- Requirement:
Please reproduce the entries below exactly from the line with "(10.80 s to 11.70 s)" through their last line, leaving out any pictures.

== Extracted entries ==

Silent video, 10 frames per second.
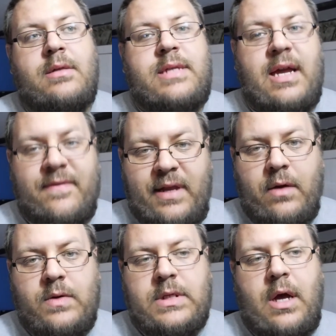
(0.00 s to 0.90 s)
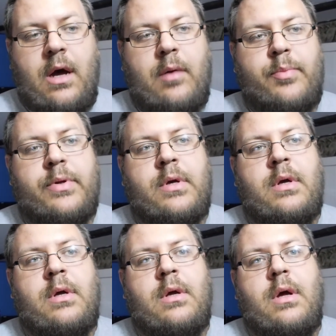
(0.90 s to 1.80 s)
Tech video is up.
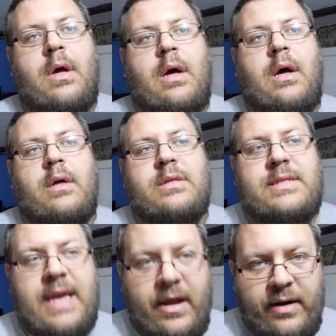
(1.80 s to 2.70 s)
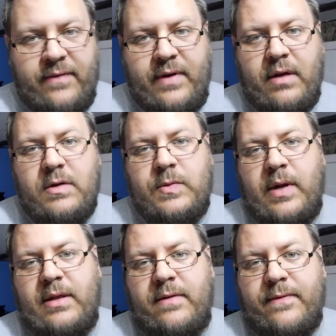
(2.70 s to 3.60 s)
Uh, the Saturday video is
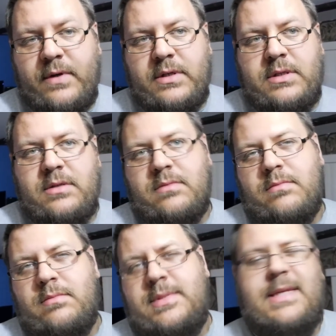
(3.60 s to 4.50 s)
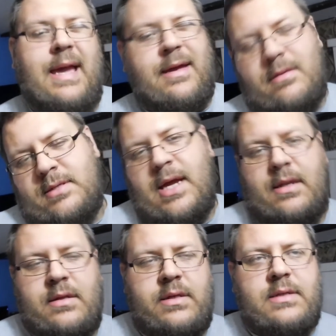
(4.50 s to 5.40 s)
ready. The first, second,
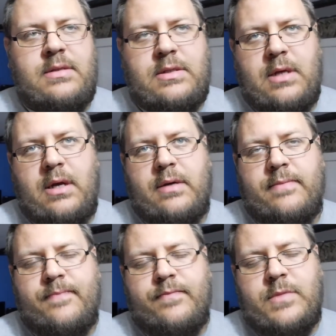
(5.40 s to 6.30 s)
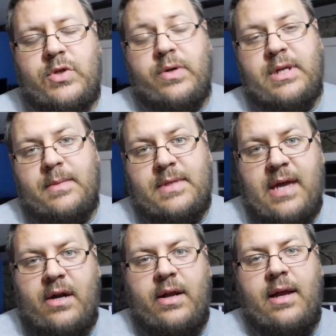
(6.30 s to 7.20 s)
technically, uh, Storytime
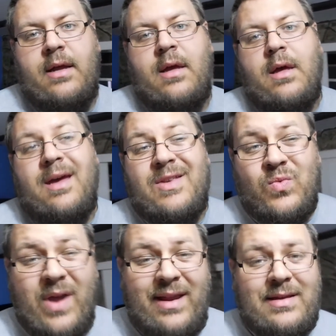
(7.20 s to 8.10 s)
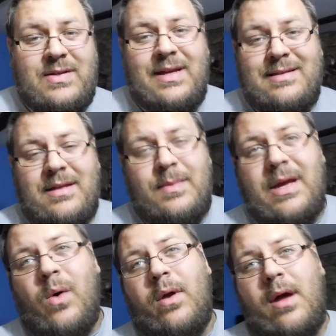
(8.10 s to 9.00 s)
Saturday is ready, so that's going to be
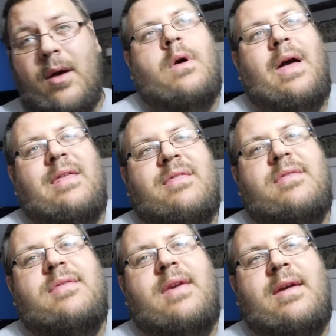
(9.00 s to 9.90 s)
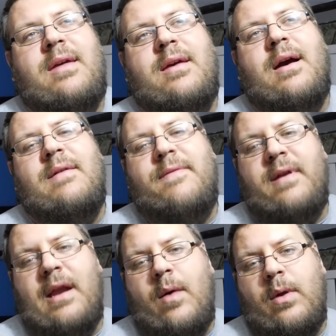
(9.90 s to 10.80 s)
going up. I think I
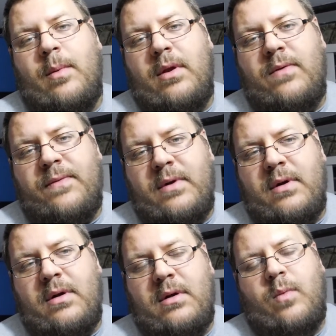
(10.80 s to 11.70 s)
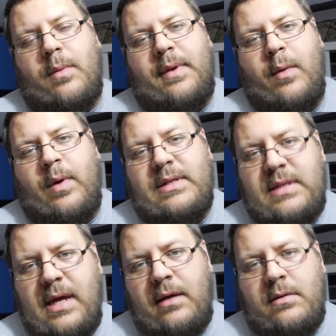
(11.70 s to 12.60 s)
figured out what I'm going to do for One Minute
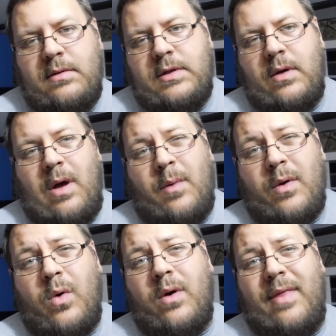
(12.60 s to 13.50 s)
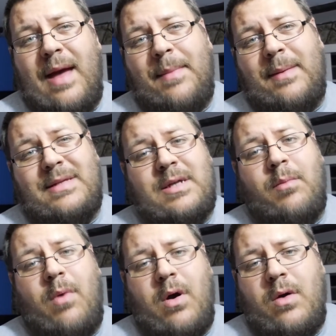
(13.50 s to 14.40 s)
Wednesday, so I'll record that maybe
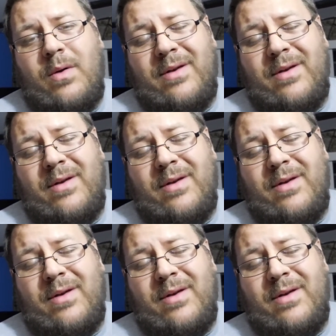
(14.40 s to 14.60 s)
tomorrow.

===

- Written response:
(10.80 s to 11.70 s)
(11.70 s to 12.60 s)
figured out what I'm going to do for One Minute
(12.60 s to 13.50 s)
(13.50 s to 14.40 s)
Wednesday, so I'll record that maybe
(14.40 s to 14.60 s)
tomorrow.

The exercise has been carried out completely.